The petition which is titled ‘Alfred Agbesi Woyome (Ghana) vs/ REPUBLIC OF GHANA (Ghana)’ with reference number 22679/TO was addressed to Benjamin G. Chew, Andrew Zimmitti and Rory E. Adams of MANATT, PHELPS & PHILLIPS, LLP with address number 1050 Connecticut Avenue NW, Suite 600, Washington, DC 20036 U.S.A.
A correspondence from the court dated March 21, 2017 to the counsel of Mr. Woyome based in the United States of America stated:
The Secretariat of the International Court of Arbitration of the International Chamber of Commerce (“Secretariat”) acknowledges receipt of your Request for Arbitration (“Request”) dated 17 March 2017. Your Request was received on 20 March 2017. Pursuant to Article 4(2) of the ICC Rules of Arbitration in force as from 1 March 2017 (“Rules”), this arbitration commenced on that date.
The court also acknowledged receipt of an undisclosed cheque for the non-refundable filing fee from MANATT, PHELPS & PHILLIPS, LLP.
Please confirm by email to [email protected] that this entity is entitled to make payments on behalf of Claimant(s) within 5 days from the day following the receipt of this correspondence”; adding: “Please be informed that should the confirmation not be considered as satisfactory by the bank pursuant to its legal obligations under French law, the payment received by ICC may be cancelled and the lack of relevant information reported to the relevant authorities.

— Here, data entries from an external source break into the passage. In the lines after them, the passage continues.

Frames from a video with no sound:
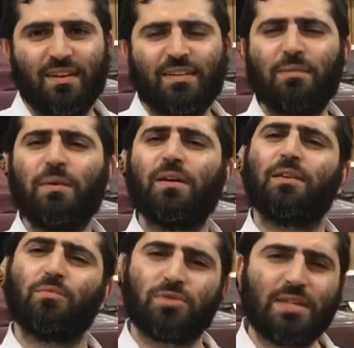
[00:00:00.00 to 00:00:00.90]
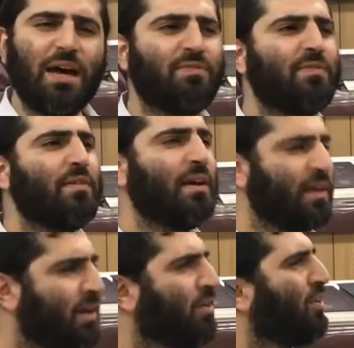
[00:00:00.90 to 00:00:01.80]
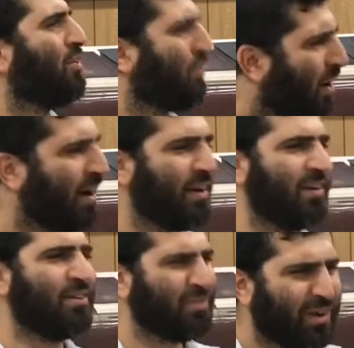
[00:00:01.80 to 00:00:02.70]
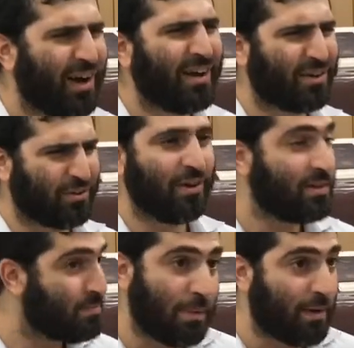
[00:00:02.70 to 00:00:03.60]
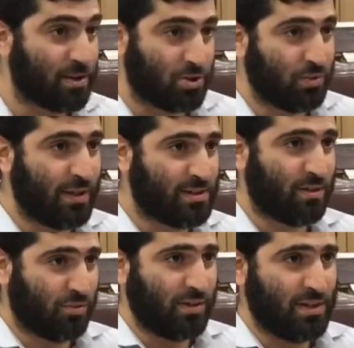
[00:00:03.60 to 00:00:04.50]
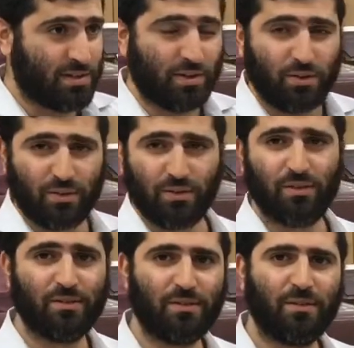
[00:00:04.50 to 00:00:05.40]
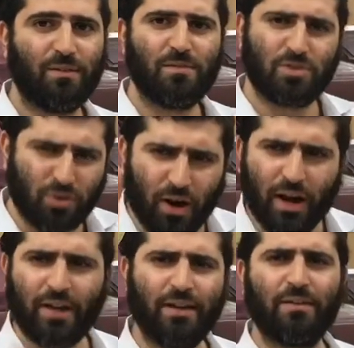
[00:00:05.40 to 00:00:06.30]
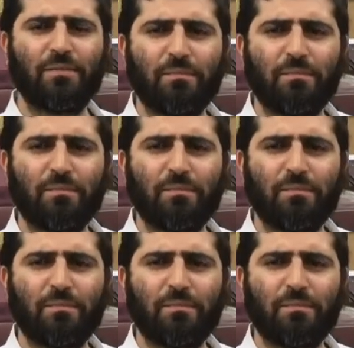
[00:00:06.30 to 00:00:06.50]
In the middle of the Musaf, I hear her crying, crying, crying. It's Mamash two days ago, three days ago. She's crying.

Below are copies of the correspondences between Woyome and the ICC.
Alfred Woyome was paid GH¢51.2 million in 2006, after he claimed that he helped Ghana to raise funds to construct stadia for purposes of hosting the CAN 2008 Nations Cup. However in 2010, Martin Amidu, the then Auditor General released a report in which he claimed that the amount was paid illegally to Woyome. Amidu then had the NDC financier arrested and charged for causing financial loss to the state.
Although the Appeal Court in 2015 discharged and acquitted Woyme after clearing him of the criminal charges, the government have been after him, demanding through legal actions that he refunds the money in question. The case which has lingered for over 7 years now, finally saw the businessman promise to pay the GHc51.2 million in installment after the last ruling by the Supreme Court in 2016.
The Supreme Court in its ruling, had stated that the contract between Ghana and Waterville Holdings Limited under which Mr Woyome received the money was invalid, thereby causing financial loss to the state. However, Mr. Woyome who has been insisting that he legally obtained the judgement debt and that the state is being unfair to him, now appears to have gone back on his words as he has refused to make further payments after the first GH¢4 million refund.
Having probably made all other possible attempts to get himself acquitted of the unfavourable court rulings in his home country, Woyome petitions ICC as his last and final hope for exoneration.